## WORK INSTRUCTIONS
Your answer should be the lines below from the one holding "[00:01:04.98 to 00:01:05.68]" through the one holding "Word for word: I", copied exactly and with nothing else.

Dataset entries
══════════
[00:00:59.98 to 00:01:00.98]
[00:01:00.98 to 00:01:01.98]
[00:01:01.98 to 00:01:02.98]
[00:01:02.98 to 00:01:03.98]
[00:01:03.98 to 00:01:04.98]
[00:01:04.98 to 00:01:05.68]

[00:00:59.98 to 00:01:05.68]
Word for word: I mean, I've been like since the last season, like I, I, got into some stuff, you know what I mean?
══════════
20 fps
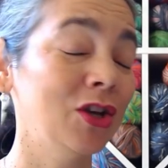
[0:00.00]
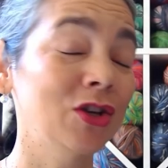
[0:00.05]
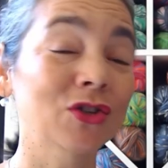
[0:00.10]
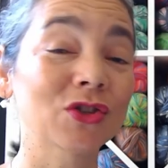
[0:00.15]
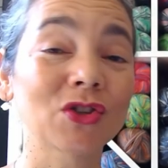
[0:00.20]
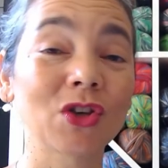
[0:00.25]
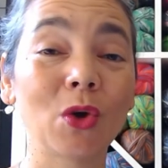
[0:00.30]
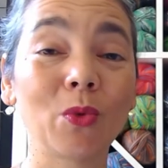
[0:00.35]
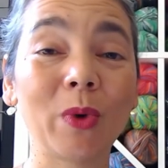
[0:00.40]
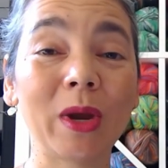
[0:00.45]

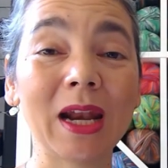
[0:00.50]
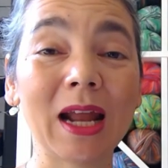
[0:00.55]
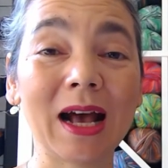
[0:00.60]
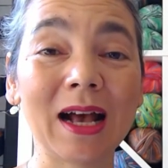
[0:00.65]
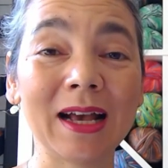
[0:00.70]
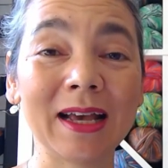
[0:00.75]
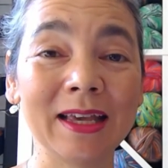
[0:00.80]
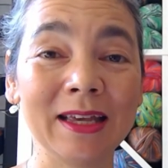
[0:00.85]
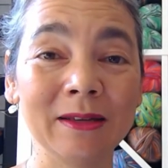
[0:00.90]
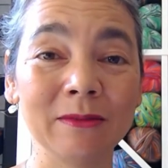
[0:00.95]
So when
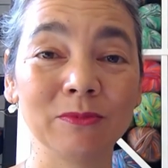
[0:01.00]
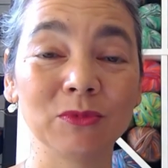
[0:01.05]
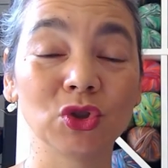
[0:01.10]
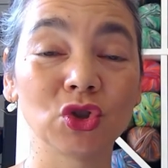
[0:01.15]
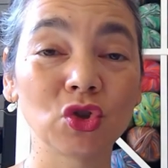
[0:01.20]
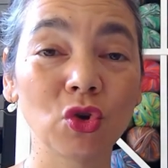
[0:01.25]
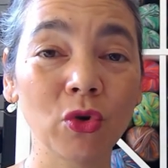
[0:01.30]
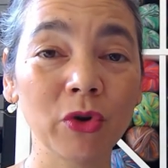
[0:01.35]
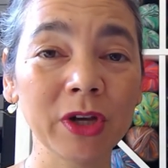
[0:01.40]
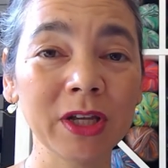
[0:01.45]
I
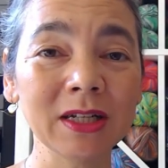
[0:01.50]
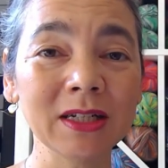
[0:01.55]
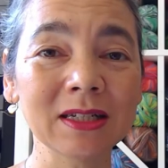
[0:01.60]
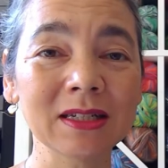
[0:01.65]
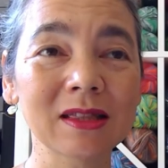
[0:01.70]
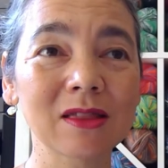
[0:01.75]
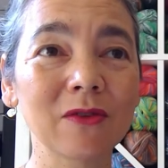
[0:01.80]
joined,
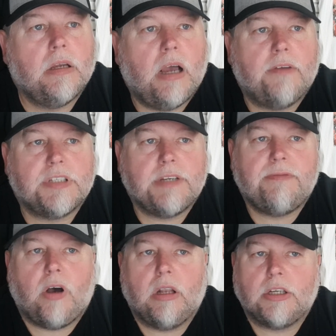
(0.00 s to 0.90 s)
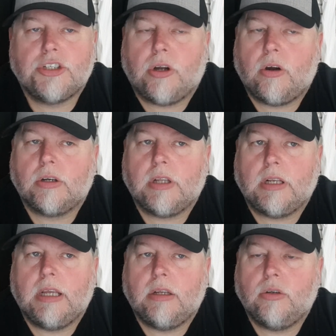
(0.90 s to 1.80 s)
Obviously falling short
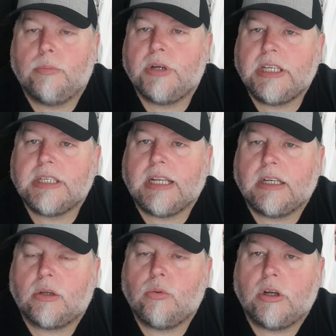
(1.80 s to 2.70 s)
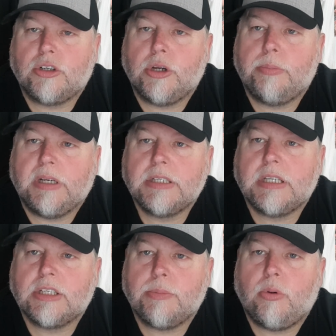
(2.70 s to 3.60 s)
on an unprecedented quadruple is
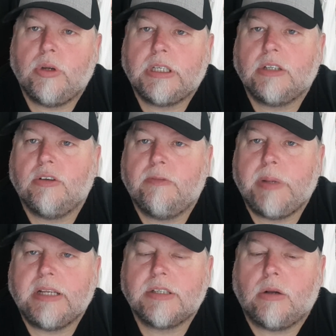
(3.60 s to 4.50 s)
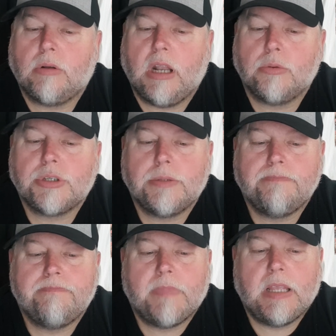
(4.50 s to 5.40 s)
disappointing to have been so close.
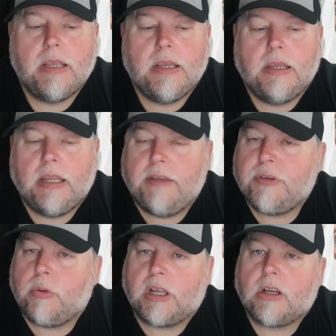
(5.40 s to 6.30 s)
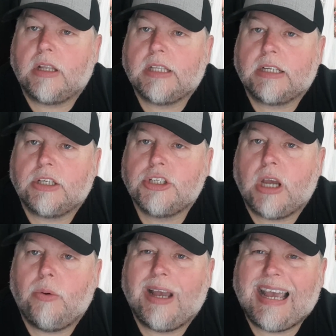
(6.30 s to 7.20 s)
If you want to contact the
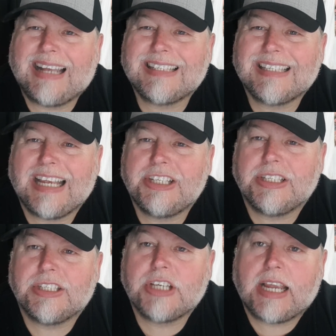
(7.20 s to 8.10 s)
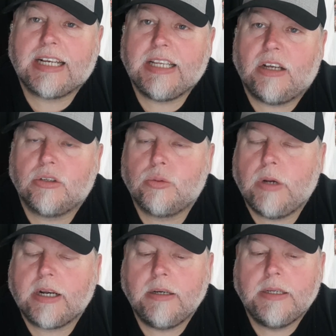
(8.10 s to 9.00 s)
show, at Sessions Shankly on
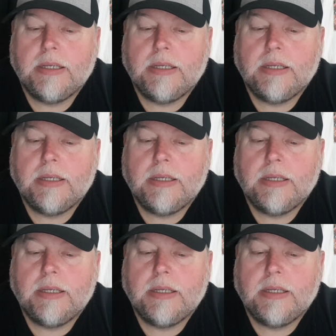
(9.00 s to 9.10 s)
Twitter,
══════════
## RESULT OF THIS EXERCISE
[00:01:04.98 to 00:01:05.68]

[00:00:59.98 to 00:01:05.68]
Word for word: I mean, I've been like since the last season, like I, I, got into some stuff, you know what I mean?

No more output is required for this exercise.